Derek flies back to the bed, holds Stiles’ face in his palms.
“Look at me,” he says gently, and Stiles does, eyes blown wide, fighting to keep looking at his mate.
“I’m—I’m, Derek, why, it’s not fair, why did she do this to me, it’s getting darker, I don’t want it to—Derek!” Stiles heaves powerful, aching sobs as his vision dims and the panic attack hits him like a freight train.
“It’s dark, I can’t see, it’s gone, Derek, Derek, make it come back!”
“I can’t,” Derek whispers, pulling Stiles against his chest in an all-encompassing hug. Stiles grips the back of Derek’s shirt tightly and wails his misery into Derek’s skin, etching it there so Derek will never be able to be fully rid of it.
“I’m sorry,” Derek says, mouth and nose against Stiles’ buzzed-short hair. “I’m sorry, Stiles.”
He rocks the weeping boy gently, holding on through the panic and the sadness, and finally he arranged them so that they’re lying down, chest to chest, with Stiles wrapped warm in Derek’s arms. Derek is rubbing small circles on Stiles’ back, and Stiles doesn’t say anything.
Derek is, somewhere in the back of his mind, furious at the woman who had found the spellbook. But that’s off somewhere and he’ll deal with it later.
For now, he holds Stiles, who is finally asleep, and he remembers the wonder on Stiles’ face when he first saw the stars.
--
Stiles always dreams in color now.
And perhaps, in the future, there could have been a laser-eye surgery that could have given Stiles his vision back.

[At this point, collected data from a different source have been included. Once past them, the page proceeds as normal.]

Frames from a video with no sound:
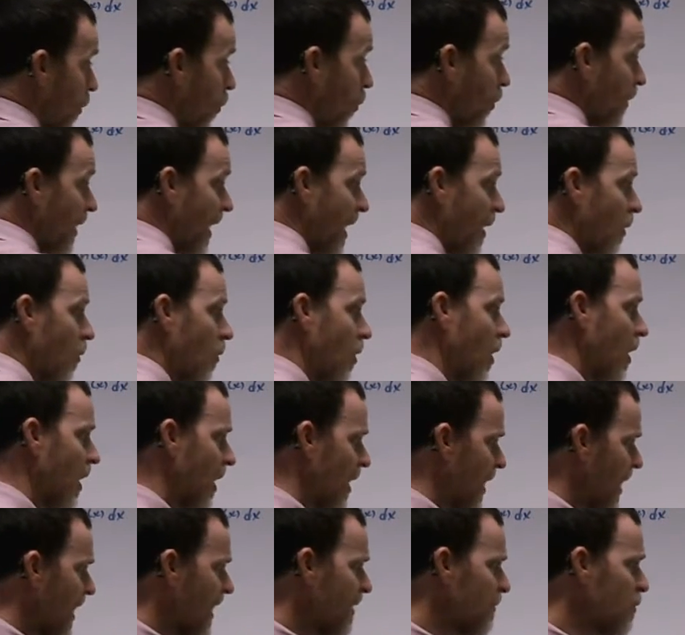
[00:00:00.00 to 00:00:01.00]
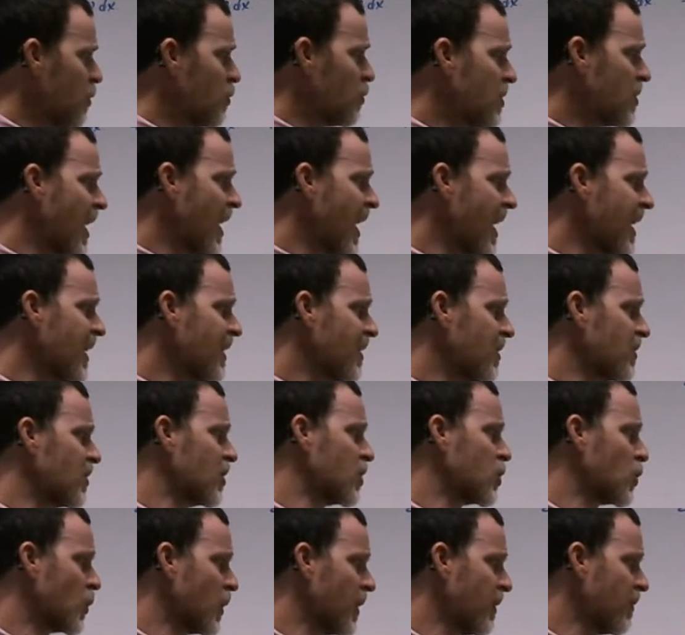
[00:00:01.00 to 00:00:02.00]
Well now, if you take
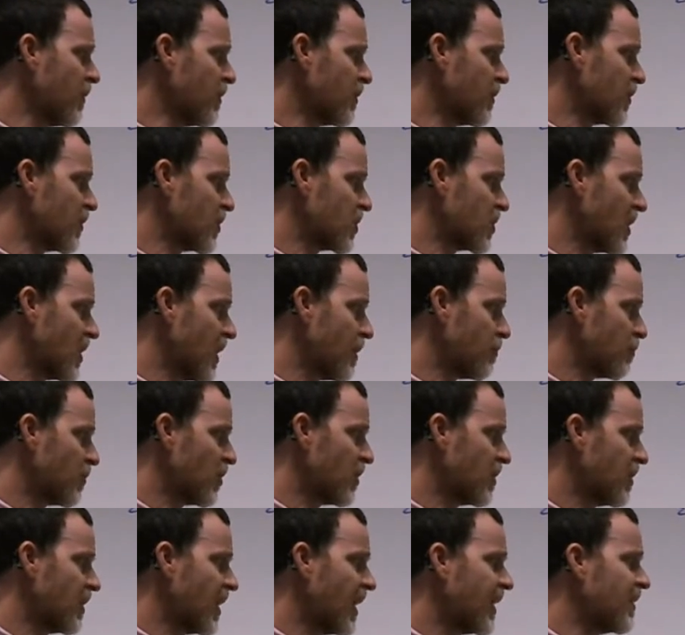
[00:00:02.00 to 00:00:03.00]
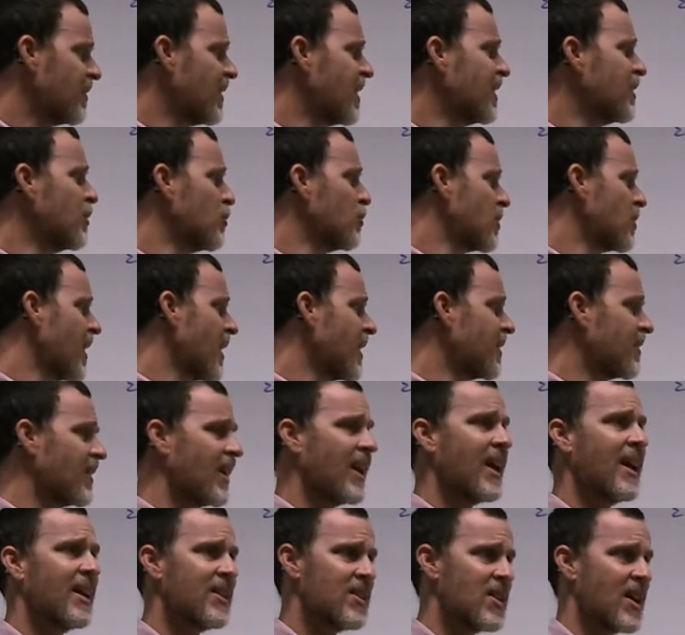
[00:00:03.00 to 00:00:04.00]
the derivative of something, and then you take
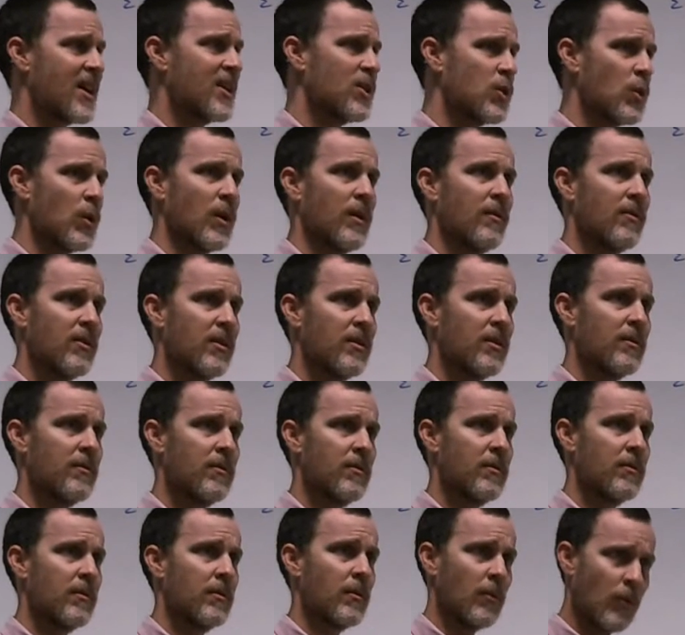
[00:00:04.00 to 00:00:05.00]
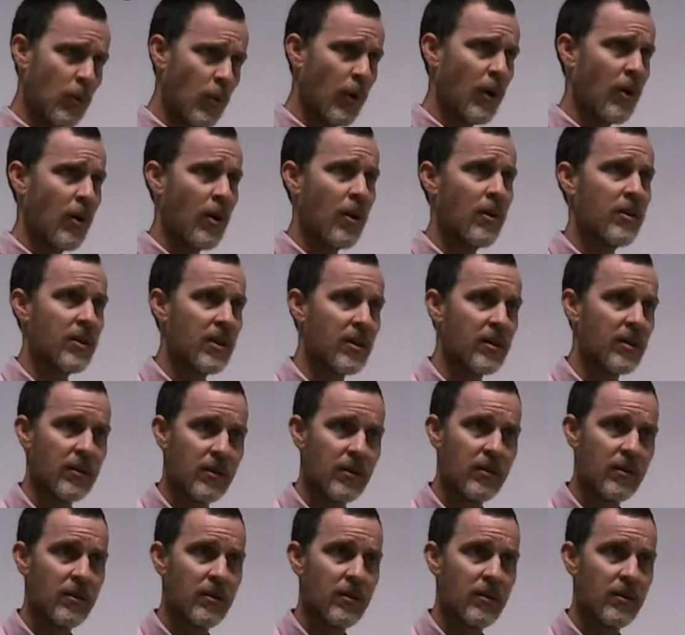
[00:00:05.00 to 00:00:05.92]
the antiderivative, where are you?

Perhaps there could have been a spell, cast by a competent witch that could have given him that. But perhaps there never would have been medicine or magic. Perhaps there could never have been color.
He holds onto this thought and decides that, if that were the case, he’s grateful for the night sky and the sunrise and the picture of his mother and for Derek’s hazel-green eyes.